Climate change has been a polarising topic for many years. Scientists have often had contrasting opinion about it – sometimes because of apparent vested interests; sometimes because of genuinely-held beliefs. Some of them changed their mind after a particular experience and many of them are working to understand what impact climate change will have on our lives.
In an effort to better understand the work of climate scientists, Simon Lamb, associate professor at Victoria University of Wellington in New Zealand, decided to utilise his love for film and embark on a journey to unveil the work of the community.
“Lately, I’ve noticed something odd happening in the world of science: for the first time in my lifetime, scientists were under attack”, the author explains in the documentary film, Thin Ice.
“So I’ve decided to make a film about the scientists at the centre of all this controversy.”
Lamb began in Antarctica, the end of the world, and met with various climate scientists. He allows them to speak open and honestly, and listens patiently.
He follows the researchers in their daily activities: analysing the ice; harvesting the snow; taking temperatures; always looking for a sign or an indicator of CO2. Analysing the ice, one scientist says, is like “taking the DNA of the atmosphere”.
“Ice is not just frozen water. It’s frozen history; climate history.”
It turned out that Antarctica is a precious source of information for scientists.

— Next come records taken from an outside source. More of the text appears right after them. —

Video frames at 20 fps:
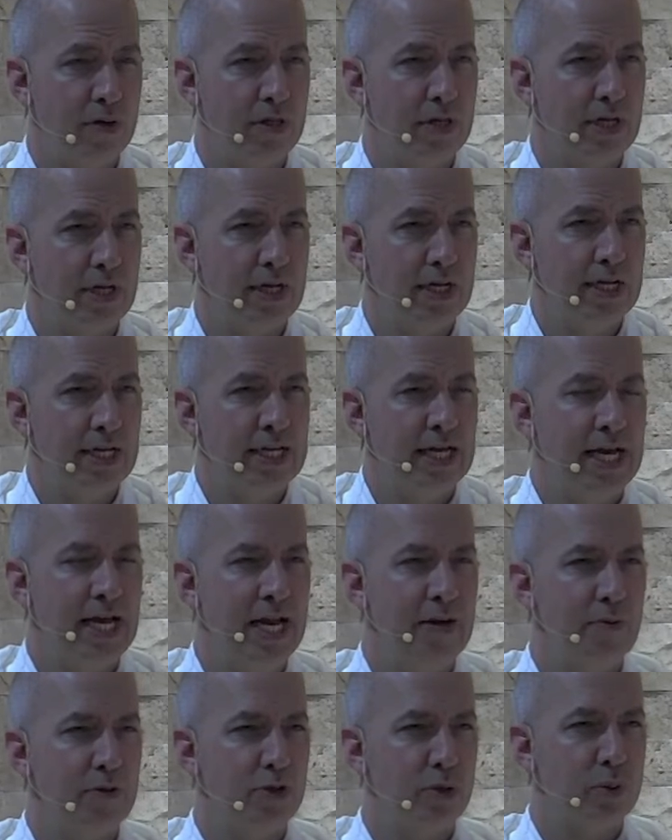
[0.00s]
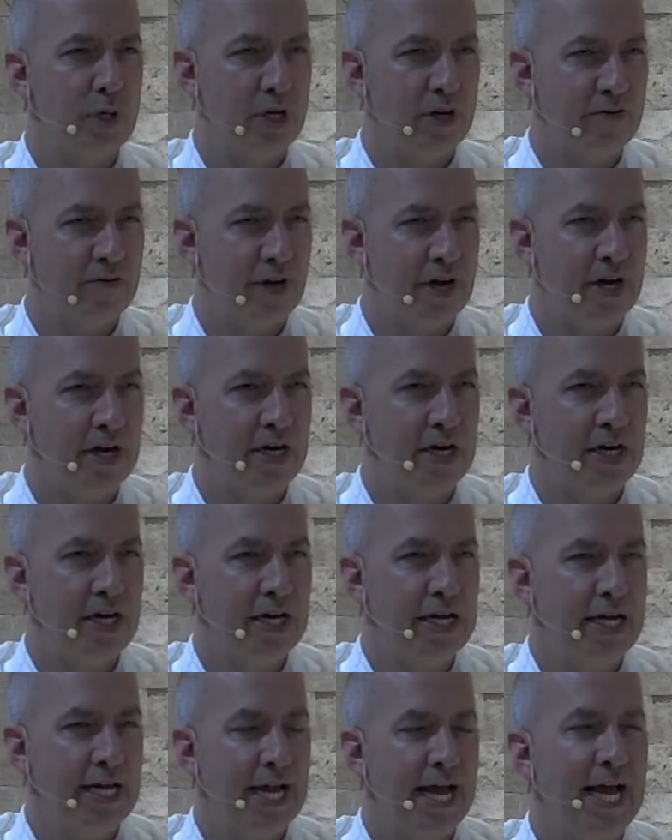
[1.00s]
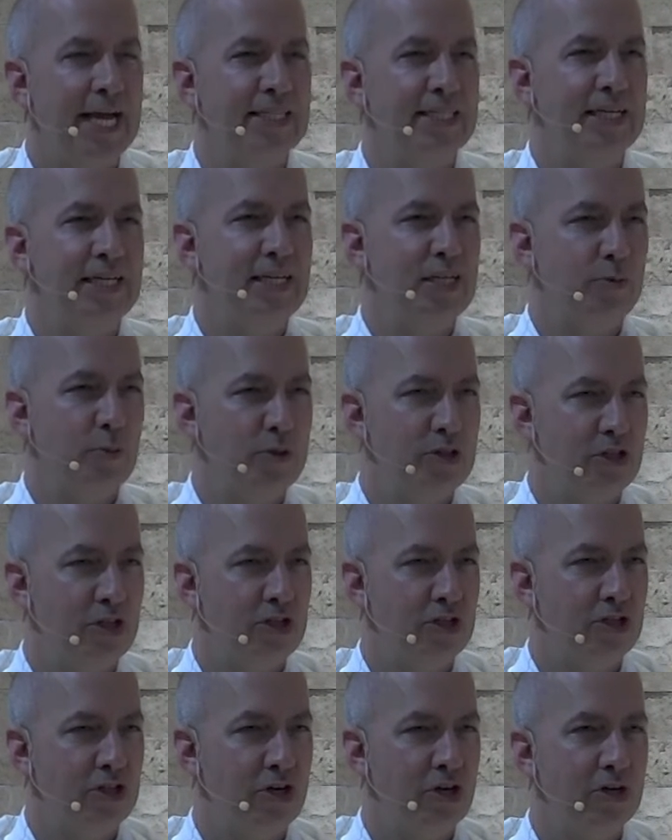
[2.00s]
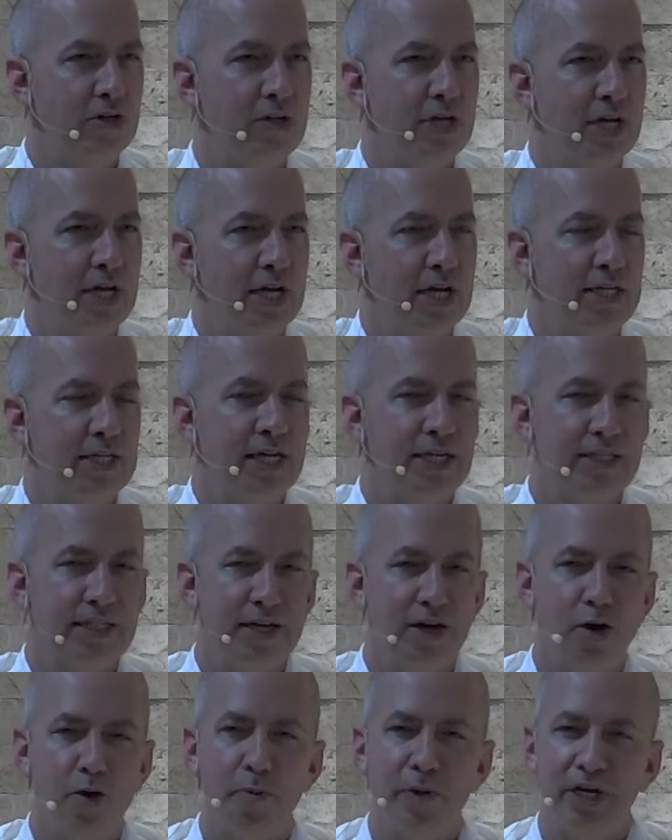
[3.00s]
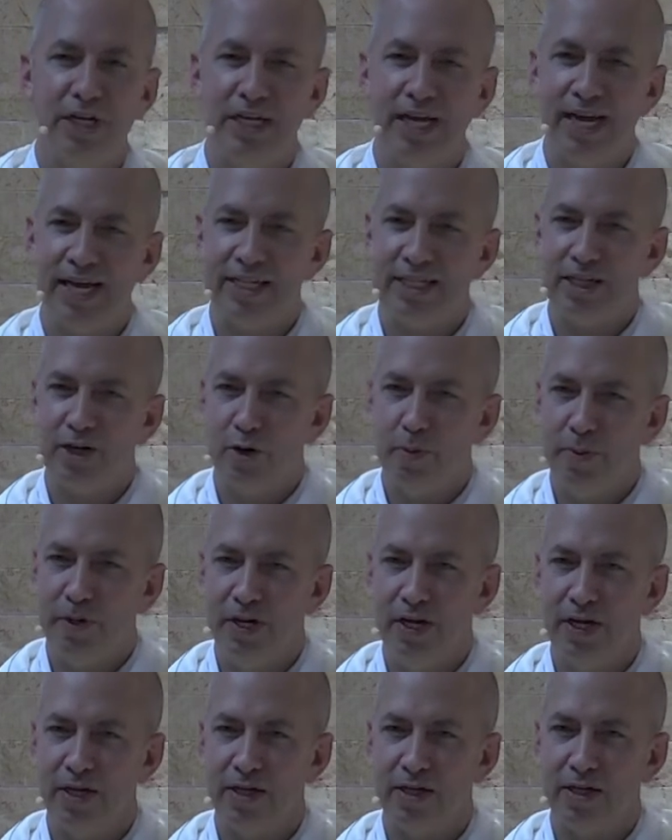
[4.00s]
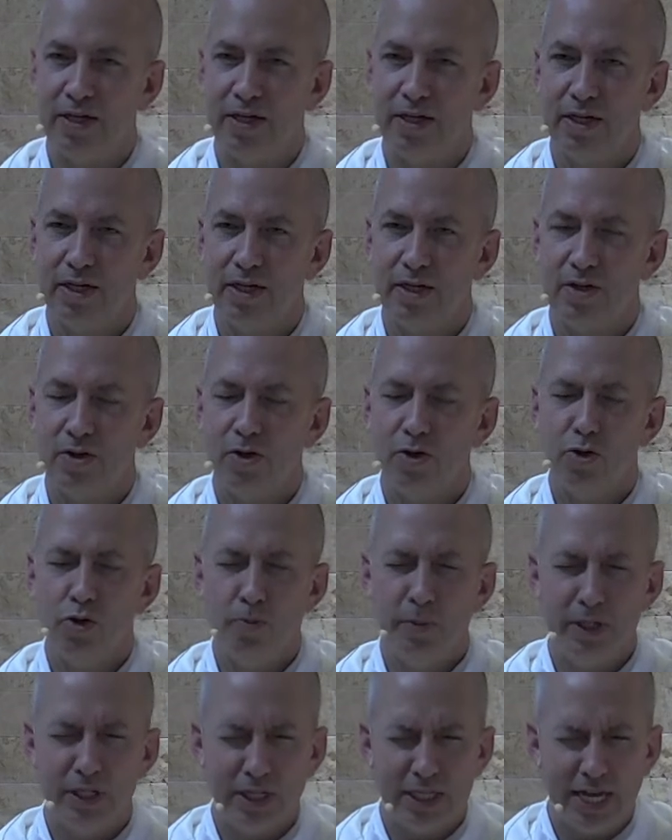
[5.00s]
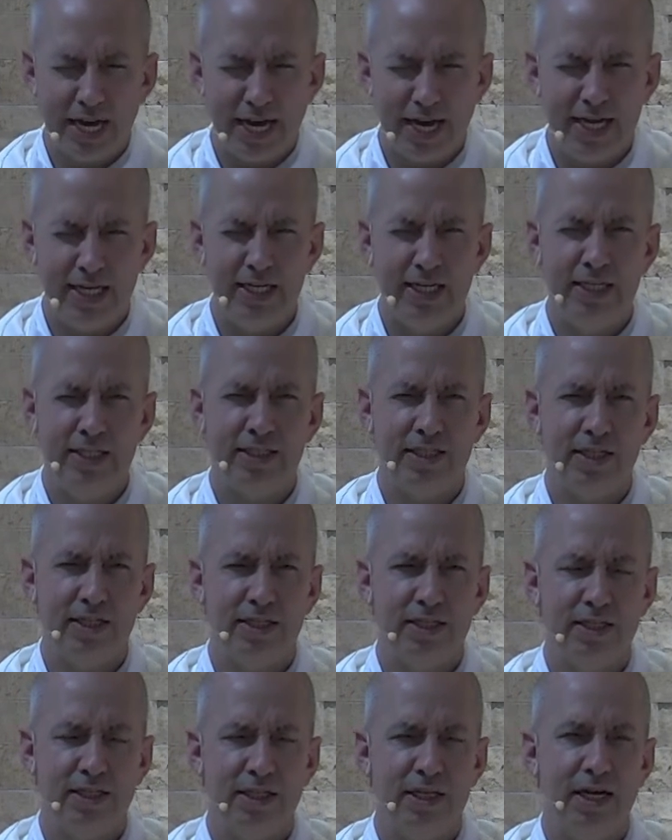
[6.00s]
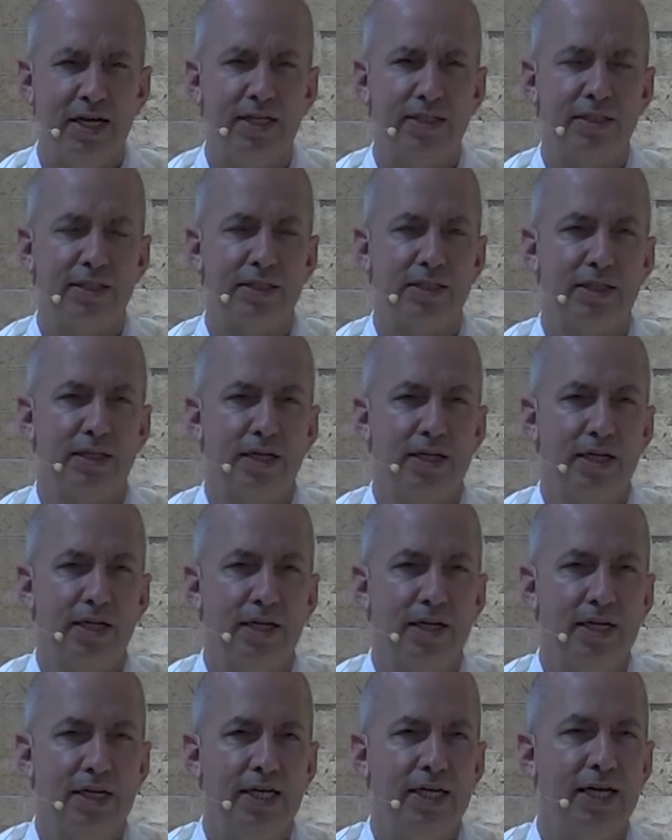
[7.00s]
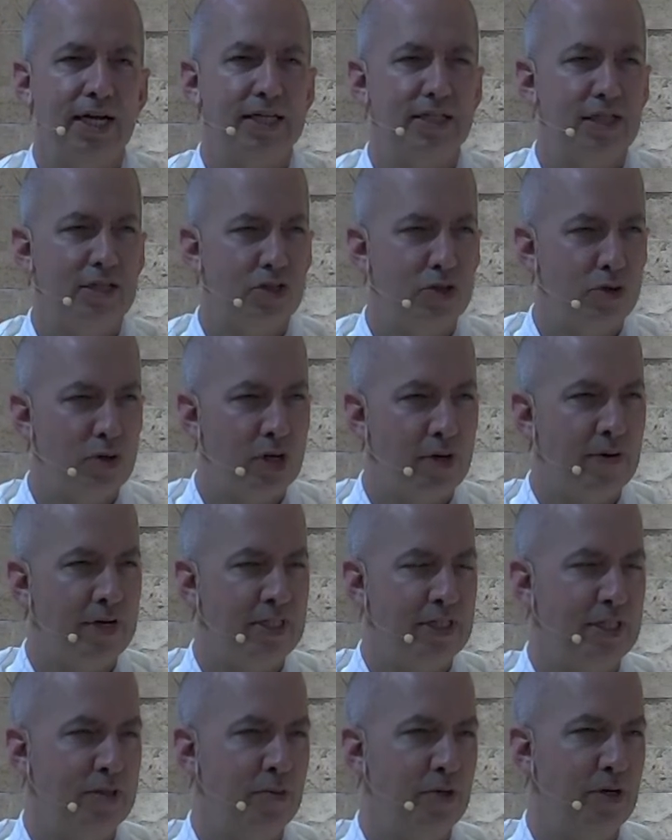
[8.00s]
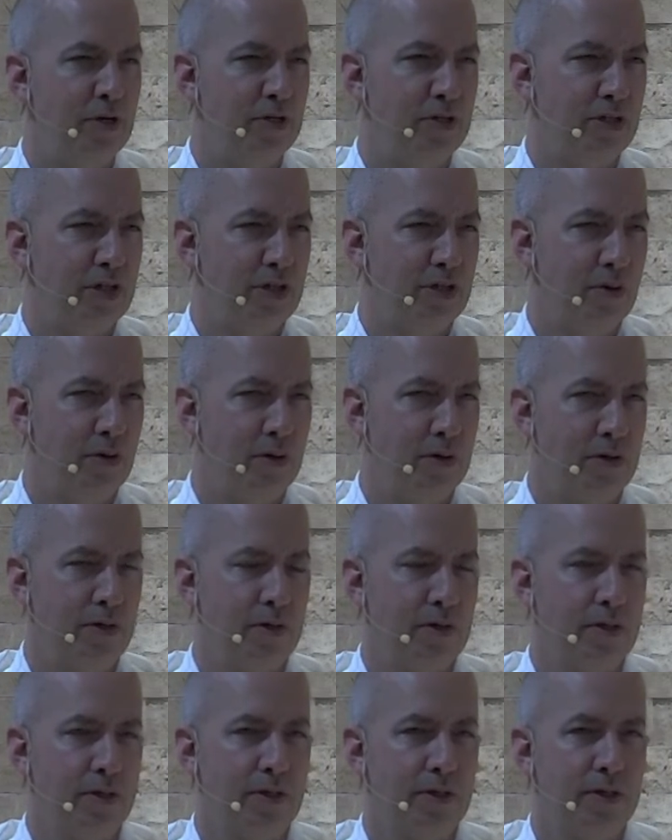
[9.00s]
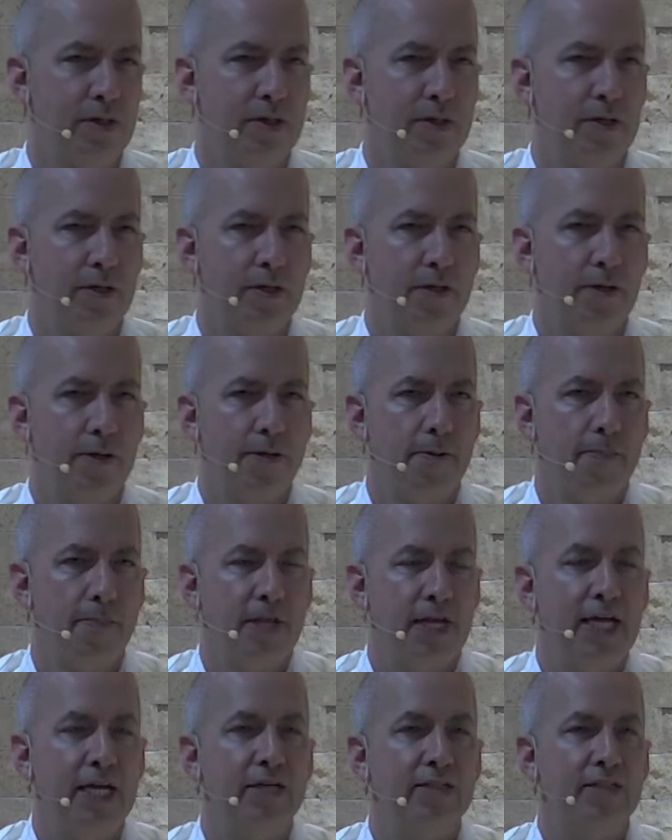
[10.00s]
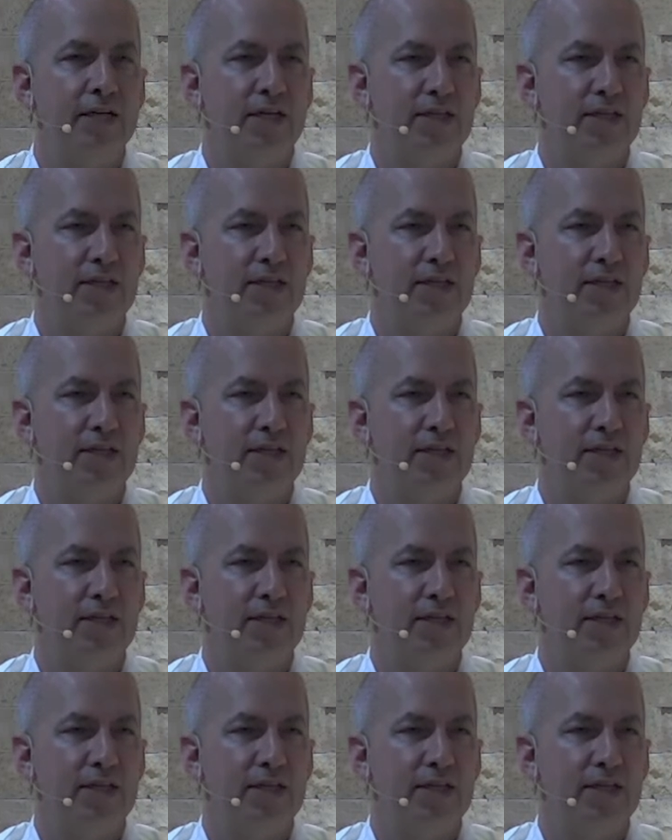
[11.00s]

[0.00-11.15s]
the Lord, we want to renew this disposition of this man of Ethiopia with humility and simplicity and gratitude in receiving the Lord.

Paloclimatologist Paul Mayewski said in the film, “We believed that Antarctica was a very stable place, a giant, white cold mass of ice that never changed. In the last 15 to 20 years we learned that this place is very dynamic.
“Climatically, it is a very hotspot for change”.

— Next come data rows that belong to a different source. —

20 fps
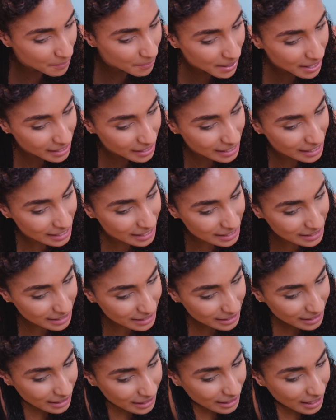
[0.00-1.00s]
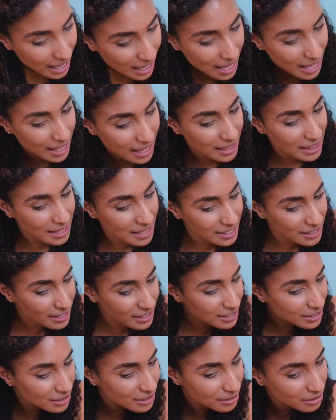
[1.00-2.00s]
But listen, this
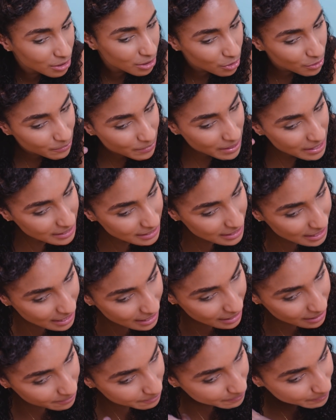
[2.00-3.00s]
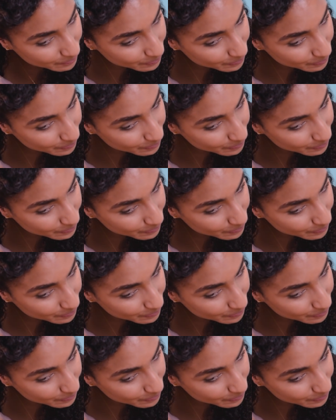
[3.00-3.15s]
is so messy.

Explaining something as complex as climate science without falling into jargon might be difficult.
However, Lamb manages it. On one occasion, it’s almost like being in a science class when Oxford professor Myles Allen starts to draw the Earth and the sun on a blackboard.

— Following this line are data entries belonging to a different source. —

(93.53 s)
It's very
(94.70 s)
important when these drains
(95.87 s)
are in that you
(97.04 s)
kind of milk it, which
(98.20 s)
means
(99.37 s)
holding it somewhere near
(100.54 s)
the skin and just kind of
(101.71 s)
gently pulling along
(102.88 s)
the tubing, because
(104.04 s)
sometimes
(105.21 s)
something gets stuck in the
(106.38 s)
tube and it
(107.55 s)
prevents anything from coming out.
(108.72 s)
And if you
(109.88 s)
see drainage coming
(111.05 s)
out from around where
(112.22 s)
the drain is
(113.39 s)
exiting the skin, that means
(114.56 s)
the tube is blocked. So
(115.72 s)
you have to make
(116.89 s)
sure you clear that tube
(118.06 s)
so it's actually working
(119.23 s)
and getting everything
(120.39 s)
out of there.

He explains what we were told at school: that greenhouse gases are crucial to keep our planet warm enough to survive, but that the more we add to the atmosphere, the harder it is for radiation to be released to maintain the balance.
“The question whether or not greenhouse gases are causing global warming is completely uninteresting to a physicist: of course they are causing global warming”, says Allen.
We are told that the climate is constantly changing; warming and cooling through time, at the same pace of carbon dioxide.
“When carbon dioxide goes up, the temperature goes up and vice versa, they are locked up together”, says geologist Tim Nash.
However, what happened after the industrial revolution was unique: a warming trend that increased dramatically from 1997, especially in the Arctic. The global temperature, if we keep this level of CO2 emissions, might rise between 4-6C by the end of the century.
Lamb visited northern Norway to see how this change has affected the local population.
“It’s not so cold anymore”, says a resident. “It was very common to have -35C or -40C; now in winter it rains.”
Unfortunately, predictions are not comfortable at all.
Atmospheric chemist Martin Manning explains that the climate change we are experiencing because of historical emissions will be much more dangerous in the future.
While it might not be the most entertaining film about climate change you’ll see, Thin Ice is a documentary that asks – and answers – critical questions. Speaking to the people doing the on-the-ground work to help us better understand the changes going on in our atmosphere, Lamb manages to explain the complex world of biologists, physicists, geologists, climatologists, chemists and oceanographers.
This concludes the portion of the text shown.